Tuesday, December 28, 2010

The Student Loan and Daniel Webster

Dartmouth College v. Kozaczek, 2010 VT 113 (mem.).

What’s an Ivy-league-educated pro se to do when Dartmouth comes knocking to get its Big Green back?  Fight, fight, fight (against) Dartmouth!  In this debt collection appeal, a Dartmouth College alum allegedly owed the institution $17,743 plus interest on three student loans.  The aspiring young Daniel Webster, says Dartmouth “misrepresented” its financial aid package, but this young orator never got to make his closing speech to the jury.  Instead, Dartmouth landed summary judgment when "Webster" failed to adequately respond not once, but twice, to Dartmouth’s requests to admit, and the trial court deemed them all admitted.  On appeal, Webster put up a decent fight, latching onto some clever (and some not-so-clever) procedural-defect arguments.  Ultimately, however, the Big Green prevailed and received $950 in attorney’s fees.

The opinion is a must-read for all Civil Procedure students daydreaming about ways to avoid paying back their student loans.  We call it: The Pro Se’s Guide to Never, Ever, Ever Escaping Your Higher Education DebtSee also "No Bankruptcy Discharge, Either!"  It is your standard three-act drama with a twist and apologies to Stephen Vincent Benet at the end.

Act I.: If the Institution doesn’t file the complaint within 20 days after serving you, you must move to dismiss. Apparently, Dartmouth filed the complaint twenty-nine days after serving Webster—nine days late under V.R.C.P. 3’s commencement by service standard. (Take note: as SCOV explains, there is a difference between commencement by service and commencement by filing! Serve, then file . . . or file, then serve.) Webster cited the defect in his appeal, but he waived the claim by never moving to dismiss the action at trial.

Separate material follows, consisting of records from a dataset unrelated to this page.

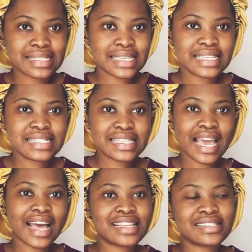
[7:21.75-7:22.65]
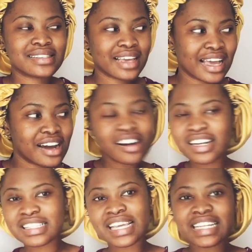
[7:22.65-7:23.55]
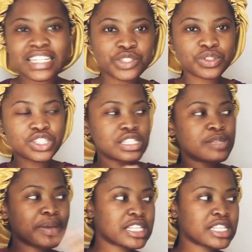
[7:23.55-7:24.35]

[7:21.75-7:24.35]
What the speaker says: easy as, oh, it's English, we just speak.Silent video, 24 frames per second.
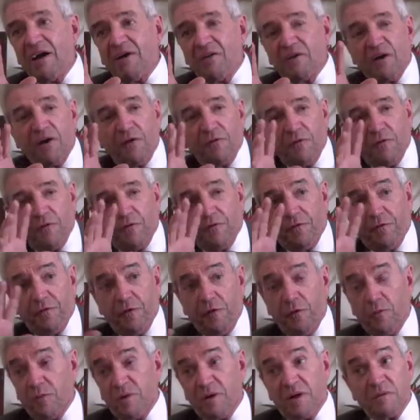a, a,
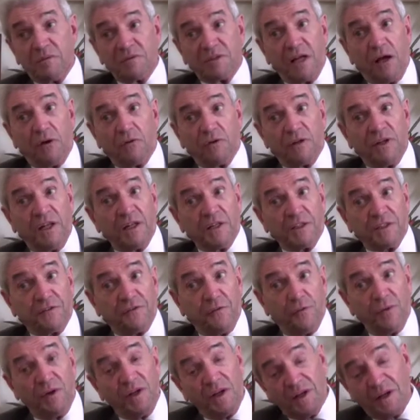film comes out, Dennis
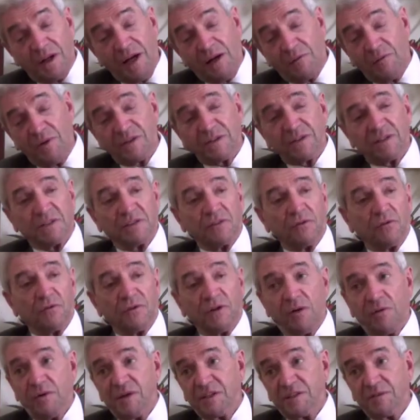Farina, God rest his soul,
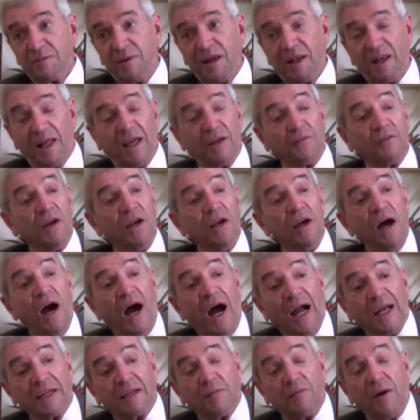narrates my life.
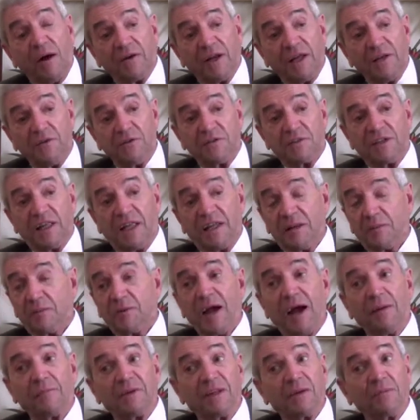I come out and I do stand up
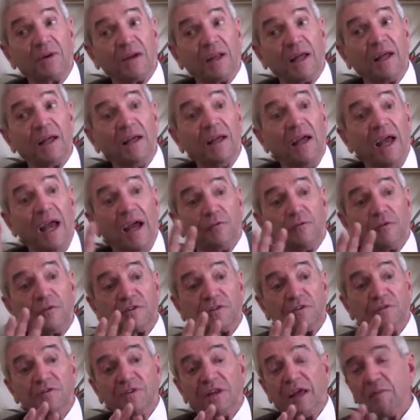comedy, but I, after a
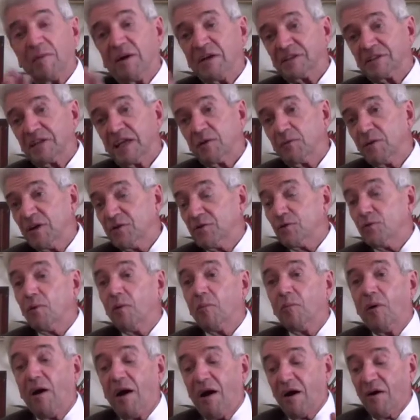certain time, I segue to
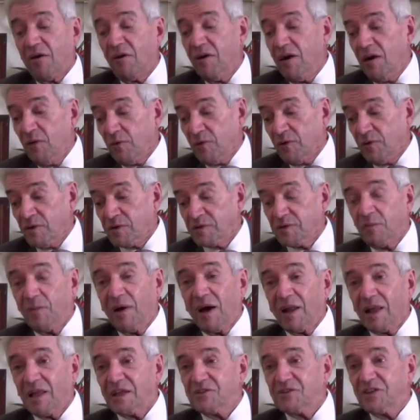a bar where there's a
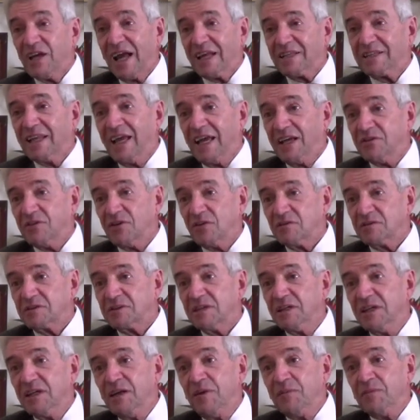bottle of Jack
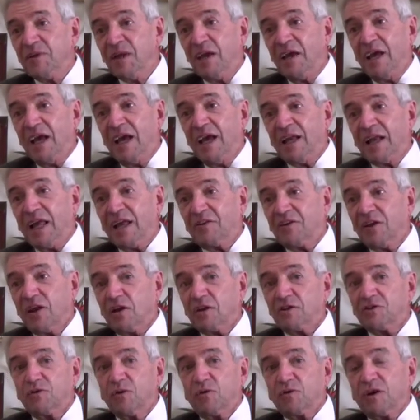Daniels. And I
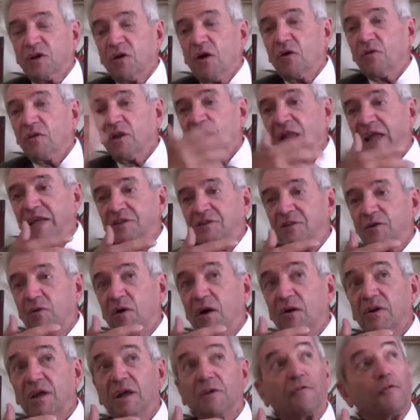tell a joke, and all the lights go
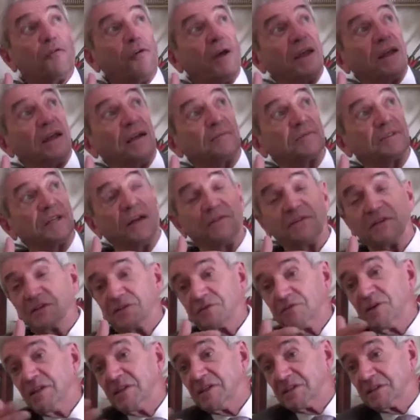out, and Frank comes on the
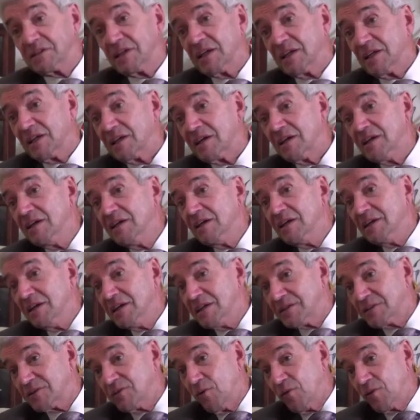screen singing.
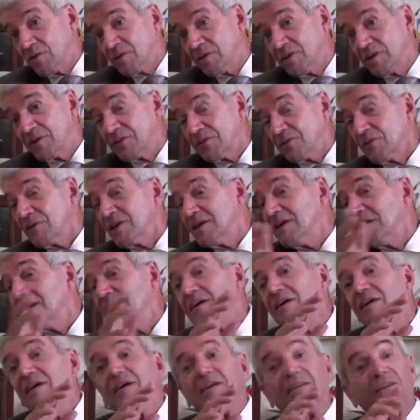It's quarter to three.
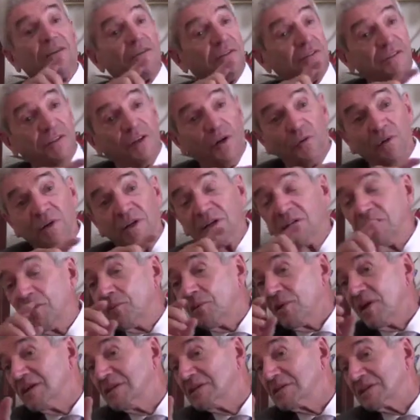There's no one in the
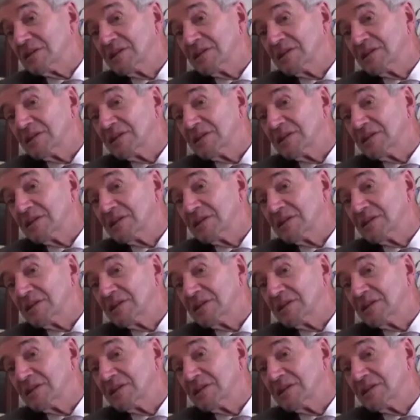place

Act II: Arguing lack of state court jurisdiction won’t succeed if jurisdiction does, indeed, exist, and the Institution eventually amends its complaint to invoke it. Dartmouth’s initial complaint “failed to identify the plaintiff or the jurisdiction in which plaintiff resides.” (Odd.) Dartmouth quickly cottoned onto the defect and moved to amend at the same time that it filed its original complaint, taking advantage of V.R.C.P. 15(a)’s “once as a matter of course” rule. Webster also tried to argue that the decision to grant leave to amend was improperly based on the fact that Dartmouth’s “original complaint overstated the amount due,” but SCOV aptly pointed out that the trial court made this decision in favor of Webster and let it stand.

Act III: (the important denouement) When the Institution sends you Rule 36 Requests to Admit, you must send back more than, “[t]his is not a request to admit,” especially after the trial court gives you a second chance. This is how Webster responded to Dartmouth’s requests to admit—apparently on the basis that these so-called “requests” did not begin with a phrase such as “do you admit?” Webster persisted with this tactic even after the trial court kindly recognized that Webster was appearing pro se, denied Dartmouth’s first motion for summary judgment, explained the possible choices for responding to each request to admit, gave him more time, and attached a copy of the relevant rules. On appeal, Webster argued that the trial court never gave him the option of objecting amid its list of possible responses. Once again, very clever . . . but Denied. “Responses” and “objections” are not one and the same; the list did not foreclose “objections.”

Additionally, when given the second chance to respond to the Requests to Admit, Webster did in fact add the word “OBJECTION” to each of his “this is not a request to admit” responses. The SCOV declared that these “objections,” however, failed to provide the requisite specificity and clarity to allow the trial court to actually respond to the objection. And given the fact that the trial court used its discretion to extend additional time and instructions, Webster’s bias argument fails as well. “[A]dverse rulings alone do not show bias.”

The final tip: don’t wait until the appeal to object to the Institution’s fees claim. Dartmouth made a claim for attorney’s fees based on provisions in its promissory notes, but again, Webster never objected at the trial court level. SCOV not only found that Webster had waived any objection to the fees award, but also that the fees were proper and definitely not excessive at a slim $950. So our Webster not only loses to the devil in this tale but has to front the attorney's fees of the damned.

Those of us at SCOV Law Blog and our readers are perhaps having a bit of a chuckle at young Webster’s failings here in dealing with the court process. But if a Dartmouth College grad gets so tangled in procedure that he never gets a chance to proffer his defense, what befalls the less-well-educated? Is our knowledge of how to properly navigate the Civil Rules worth the extra $100,000+ in student loan debt that we have incurred? Maybe we would be happier if we didn’t understand the Rules and instead owed a mere $17,000 and change on our loans. It seems to us that Webster was just educated enough to get himself into trouble, but at the end of the day, he may be the one still having the last laugh.

1 comment:

  1. He pretty much made his situation worse by trying to think he could outsmart the system. It is not to be outsmarted.